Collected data
_____

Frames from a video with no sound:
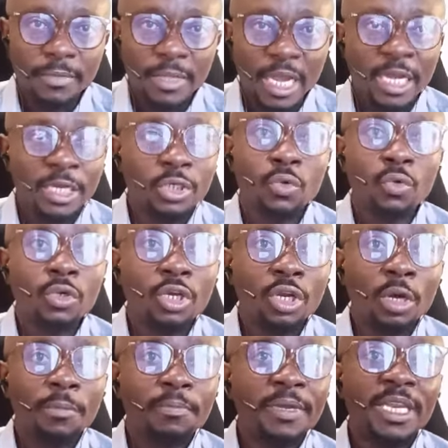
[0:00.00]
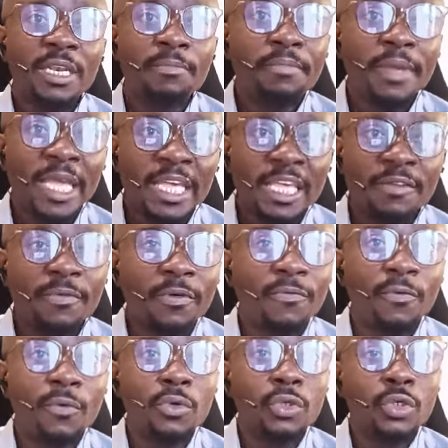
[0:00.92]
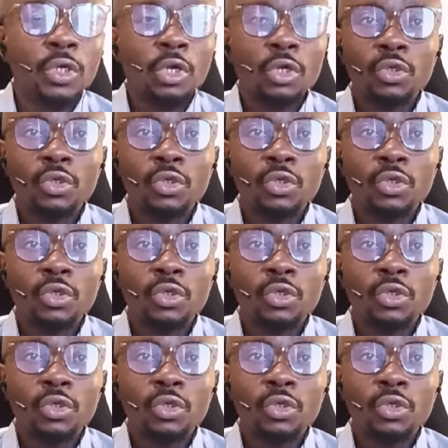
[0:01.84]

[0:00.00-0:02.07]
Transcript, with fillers: And you will not be begging for food.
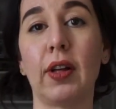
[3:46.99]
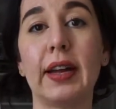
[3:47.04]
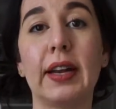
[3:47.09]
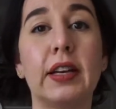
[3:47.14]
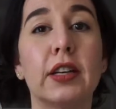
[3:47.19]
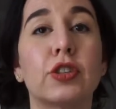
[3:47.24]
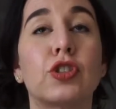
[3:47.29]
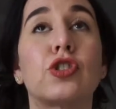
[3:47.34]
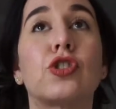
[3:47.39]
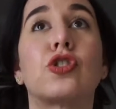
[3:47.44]
It
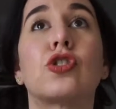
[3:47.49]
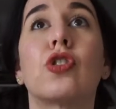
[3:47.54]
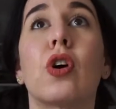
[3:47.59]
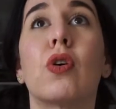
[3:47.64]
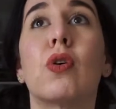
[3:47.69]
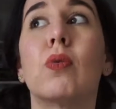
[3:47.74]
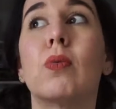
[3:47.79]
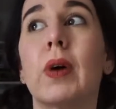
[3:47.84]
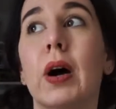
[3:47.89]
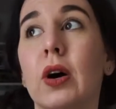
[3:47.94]
is
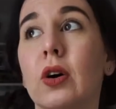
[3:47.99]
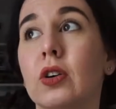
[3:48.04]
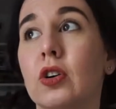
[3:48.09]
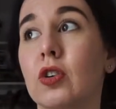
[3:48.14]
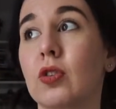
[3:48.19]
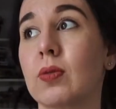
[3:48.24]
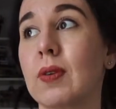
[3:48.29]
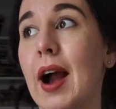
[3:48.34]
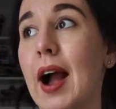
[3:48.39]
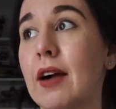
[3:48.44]
so well
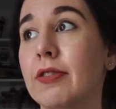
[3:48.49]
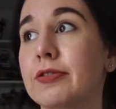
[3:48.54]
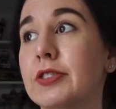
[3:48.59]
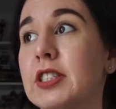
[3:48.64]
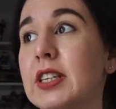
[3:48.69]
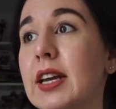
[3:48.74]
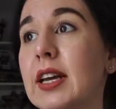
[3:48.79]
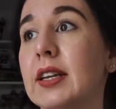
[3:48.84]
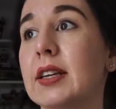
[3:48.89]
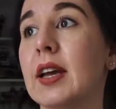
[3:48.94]

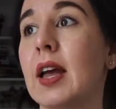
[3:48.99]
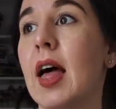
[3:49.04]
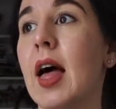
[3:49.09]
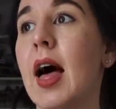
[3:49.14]
crafted.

_____

◆ WHAT YOU SHOULD DO: The expected output is each record, copied exactly, and nothing in place of the pictures.

◆ TASK ANSWER:
Frames from a video with no sound:
[0:00.00]
[0:00.92]
[0:01.84]

[0:00.00-0:02.07]
Transcript, with fillers: And you will not be begging for food.
[3:46.99]
[3:47.04]
[3:47.09]
[3:47.14]
[3:47.19]
[3:47.24]
[3:47.29]
[3:47.34]
[3:47.39]
[3:47.44]
It
[3:47.49]
[3:47.54]
[3:47.59]
[3:47.64]
[3:47.69]
[3:47.74]
[3:47.79]
[3:47.84]
[3:47.89]
[3:47.94]
is
[3:47.99]
[3:48.04]
[3:48.09]
[3:48.14]
[3:48.19]
[3:48.24]
[3:48.29]
[3:48.34]
[3:48.39]
[3:48.44]
so well
[3:48.49]
[3:48.54]
[3:48.59]
[3:48.64]
[3:48.69]
[3:48.74]
[3:48.79]
[3:48.84]
[3:48.89]
[3:48.94]

[3:48.99]
[3:49.04]
[3:49.09]
[3:49.14]
crafted.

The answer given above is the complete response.